[PROBLEM DETAILS]
Extract the first line through the line containing "[0:00.00-0:00.90]" from the listing below, exactly as written.

[[ DATA PROVIDED, beginning ]]

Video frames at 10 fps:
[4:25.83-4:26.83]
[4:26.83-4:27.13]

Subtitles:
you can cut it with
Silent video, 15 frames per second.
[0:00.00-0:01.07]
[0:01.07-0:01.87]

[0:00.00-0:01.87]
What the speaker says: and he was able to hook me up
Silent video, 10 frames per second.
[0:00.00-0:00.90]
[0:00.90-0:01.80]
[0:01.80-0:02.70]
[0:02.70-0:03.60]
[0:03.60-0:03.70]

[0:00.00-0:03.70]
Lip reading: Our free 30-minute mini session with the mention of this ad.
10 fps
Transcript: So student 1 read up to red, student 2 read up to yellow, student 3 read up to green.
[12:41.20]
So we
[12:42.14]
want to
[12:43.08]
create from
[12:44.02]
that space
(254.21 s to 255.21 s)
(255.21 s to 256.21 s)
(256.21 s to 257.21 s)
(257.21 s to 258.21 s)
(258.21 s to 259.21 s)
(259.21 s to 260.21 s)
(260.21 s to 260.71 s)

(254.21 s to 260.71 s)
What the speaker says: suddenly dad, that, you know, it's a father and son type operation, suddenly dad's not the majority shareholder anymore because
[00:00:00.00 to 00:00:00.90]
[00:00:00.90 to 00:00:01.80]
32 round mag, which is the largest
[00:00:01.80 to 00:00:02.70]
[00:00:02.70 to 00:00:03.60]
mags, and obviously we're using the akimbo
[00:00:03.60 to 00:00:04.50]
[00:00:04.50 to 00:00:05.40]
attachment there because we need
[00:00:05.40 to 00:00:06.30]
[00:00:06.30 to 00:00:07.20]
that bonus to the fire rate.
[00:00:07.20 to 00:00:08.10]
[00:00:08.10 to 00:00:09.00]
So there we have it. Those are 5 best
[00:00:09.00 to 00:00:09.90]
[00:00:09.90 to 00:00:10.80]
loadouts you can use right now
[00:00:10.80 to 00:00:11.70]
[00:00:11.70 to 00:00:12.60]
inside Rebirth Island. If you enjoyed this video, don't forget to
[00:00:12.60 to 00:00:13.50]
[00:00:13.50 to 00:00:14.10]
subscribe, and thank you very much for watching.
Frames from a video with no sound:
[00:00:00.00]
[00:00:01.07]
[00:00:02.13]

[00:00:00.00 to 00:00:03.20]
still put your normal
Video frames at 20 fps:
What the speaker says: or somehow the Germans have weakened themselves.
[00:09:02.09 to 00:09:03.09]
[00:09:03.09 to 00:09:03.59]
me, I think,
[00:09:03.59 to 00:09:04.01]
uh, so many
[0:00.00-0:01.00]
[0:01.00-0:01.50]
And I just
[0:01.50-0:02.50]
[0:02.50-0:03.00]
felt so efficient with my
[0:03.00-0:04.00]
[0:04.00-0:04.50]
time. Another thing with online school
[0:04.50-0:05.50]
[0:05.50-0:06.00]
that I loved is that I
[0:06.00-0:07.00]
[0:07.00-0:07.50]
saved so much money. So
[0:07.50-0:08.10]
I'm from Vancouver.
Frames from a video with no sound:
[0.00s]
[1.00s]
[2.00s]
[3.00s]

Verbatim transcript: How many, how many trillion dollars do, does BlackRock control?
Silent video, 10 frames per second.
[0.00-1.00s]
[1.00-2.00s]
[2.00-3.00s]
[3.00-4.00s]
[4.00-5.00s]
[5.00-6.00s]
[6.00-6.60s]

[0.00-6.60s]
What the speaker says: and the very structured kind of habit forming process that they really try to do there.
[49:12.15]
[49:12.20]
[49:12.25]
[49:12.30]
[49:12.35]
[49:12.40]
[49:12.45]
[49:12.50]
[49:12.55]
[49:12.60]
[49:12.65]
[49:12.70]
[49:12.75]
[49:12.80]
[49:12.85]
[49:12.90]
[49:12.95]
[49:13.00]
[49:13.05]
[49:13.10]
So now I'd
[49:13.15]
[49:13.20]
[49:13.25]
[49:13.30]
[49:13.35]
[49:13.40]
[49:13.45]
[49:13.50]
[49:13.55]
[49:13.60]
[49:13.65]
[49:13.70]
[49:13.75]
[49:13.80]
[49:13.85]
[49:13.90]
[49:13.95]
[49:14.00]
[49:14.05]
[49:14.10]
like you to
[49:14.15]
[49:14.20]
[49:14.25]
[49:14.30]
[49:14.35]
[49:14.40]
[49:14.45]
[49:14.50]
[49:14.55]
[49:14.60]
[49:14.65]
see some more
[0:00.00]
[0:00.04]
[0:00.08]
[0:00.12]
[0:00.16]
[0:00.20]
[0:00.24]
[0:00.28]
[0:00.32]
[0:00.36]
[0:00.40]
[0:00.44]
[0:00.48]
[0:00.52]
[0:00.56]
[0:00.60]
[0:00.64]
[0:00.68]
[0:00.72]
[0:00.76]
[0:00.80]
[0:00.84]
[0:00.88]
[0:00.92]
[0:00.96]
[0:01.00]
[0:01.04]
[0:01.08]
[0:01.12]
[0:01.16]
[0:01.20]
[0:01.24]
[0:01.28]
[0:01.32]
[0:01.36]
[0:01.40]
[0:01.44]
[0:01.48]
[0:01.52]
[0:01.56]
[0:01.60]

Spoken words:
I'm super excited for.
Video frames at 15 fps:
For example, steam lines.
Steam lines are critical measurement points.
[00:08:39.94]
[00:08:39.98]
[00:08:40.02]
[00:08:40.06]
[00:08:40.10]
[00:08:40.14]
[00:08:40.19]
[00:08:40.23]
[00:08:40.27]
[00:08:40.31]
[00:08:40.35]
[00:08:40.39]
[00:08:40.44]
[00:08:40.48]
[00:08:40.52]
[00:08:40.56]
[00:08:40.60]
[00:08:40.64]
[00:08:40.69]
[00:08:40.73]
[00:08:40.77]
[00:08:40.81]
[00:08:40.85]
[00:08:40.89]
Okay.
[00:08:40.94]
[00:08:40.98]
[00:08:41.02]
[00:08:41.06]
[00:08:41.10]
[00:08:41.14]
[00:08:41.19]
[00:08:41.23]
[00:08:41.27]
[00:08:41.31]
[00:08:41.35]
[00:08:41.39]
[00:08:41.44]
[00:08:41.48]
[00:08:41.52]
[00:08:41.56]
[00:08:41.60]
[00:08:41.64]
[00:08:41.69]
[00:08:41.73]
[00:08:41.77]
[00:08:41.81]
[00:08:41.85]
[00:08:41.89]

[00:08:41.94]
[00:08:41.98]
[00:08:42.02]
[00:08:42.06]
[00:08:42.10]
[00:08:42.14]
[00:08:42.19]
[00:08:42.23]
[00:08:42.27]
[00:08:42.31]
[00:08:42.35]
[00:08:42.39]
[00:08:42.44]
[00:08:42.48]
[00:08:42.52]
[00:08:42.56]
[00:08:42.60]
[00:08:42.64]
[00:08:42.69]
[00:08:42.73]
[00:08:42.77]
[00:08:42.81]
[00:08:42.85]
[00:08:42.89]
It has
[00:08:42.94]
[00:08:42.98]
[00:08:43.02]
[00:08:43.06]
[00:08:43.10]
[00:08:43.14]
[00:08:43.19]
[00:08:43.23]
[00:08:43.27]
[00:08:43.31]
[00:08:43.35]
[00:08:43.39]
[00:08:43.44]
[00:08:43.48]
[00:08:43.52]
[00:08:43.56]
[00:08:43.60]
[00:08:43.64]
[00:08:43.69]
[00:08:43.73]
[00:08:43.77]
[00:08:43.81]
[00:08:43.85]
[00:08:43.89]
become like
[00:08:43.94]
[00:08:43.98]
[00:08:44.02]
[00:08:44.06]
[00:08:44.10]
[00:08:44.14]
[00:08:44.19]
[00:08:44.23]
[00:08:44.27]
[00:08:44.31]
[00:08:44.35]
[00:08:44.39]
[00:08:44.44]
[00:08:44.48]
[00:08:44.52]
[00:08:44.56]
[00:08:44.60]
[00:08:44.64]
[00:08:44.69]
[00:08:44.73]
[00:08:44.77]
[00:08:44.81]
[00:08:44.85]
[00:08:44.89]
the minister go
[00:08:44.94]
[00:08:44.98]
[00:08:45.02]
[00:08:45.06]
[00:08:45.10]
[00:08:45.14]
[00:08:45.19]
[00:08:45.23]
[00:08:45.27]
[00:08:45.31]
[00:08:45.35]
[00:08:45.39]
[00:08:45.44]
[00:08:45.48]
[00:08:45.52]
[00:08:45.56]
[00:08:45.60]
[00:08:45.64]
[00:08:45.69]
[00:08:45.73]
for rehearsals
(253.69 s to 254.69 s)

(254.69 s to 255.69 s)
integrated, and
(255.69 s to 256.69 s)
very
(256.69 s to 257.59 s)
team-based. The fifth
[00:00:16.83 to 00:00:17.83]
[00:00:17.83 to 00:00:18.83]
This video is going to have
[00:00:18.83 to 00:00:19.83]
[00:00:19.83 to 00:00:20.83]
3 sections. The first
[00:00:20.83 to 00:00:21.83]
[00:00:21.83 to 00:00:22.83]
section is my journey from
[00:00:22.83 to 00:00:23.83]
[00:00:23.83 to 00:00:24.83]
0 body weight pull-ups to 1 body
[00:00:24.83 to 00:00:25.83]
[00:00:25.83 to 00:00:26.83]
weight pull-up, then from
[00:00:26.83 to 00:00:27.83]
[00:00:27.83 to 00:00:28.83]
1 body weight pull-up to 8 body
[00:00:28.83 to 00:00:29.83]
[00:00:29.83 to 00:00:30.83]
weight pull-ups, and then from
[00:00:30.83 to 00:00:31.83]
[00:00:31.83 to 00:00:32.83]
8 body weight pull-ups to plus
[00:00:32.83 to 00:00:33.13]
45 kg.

[[ DATA PROVIDED, end ]]

[RESPONSE TO THIS EXERCISE]
Video frames at 10 fps:
[4:25.83-4:26.83]
[4:26.83-4:27.13]

Subtitles:
you can cut it with
Silent video, 15 frames per second.
[0:00.00-0:01.07]
[0:01.07-0:01.87]

[0:00.00-0:01.87]
What the speaker says: and he was able to hook me up
Silent video, 10 frames per second.
[0:00.00-0:00.90]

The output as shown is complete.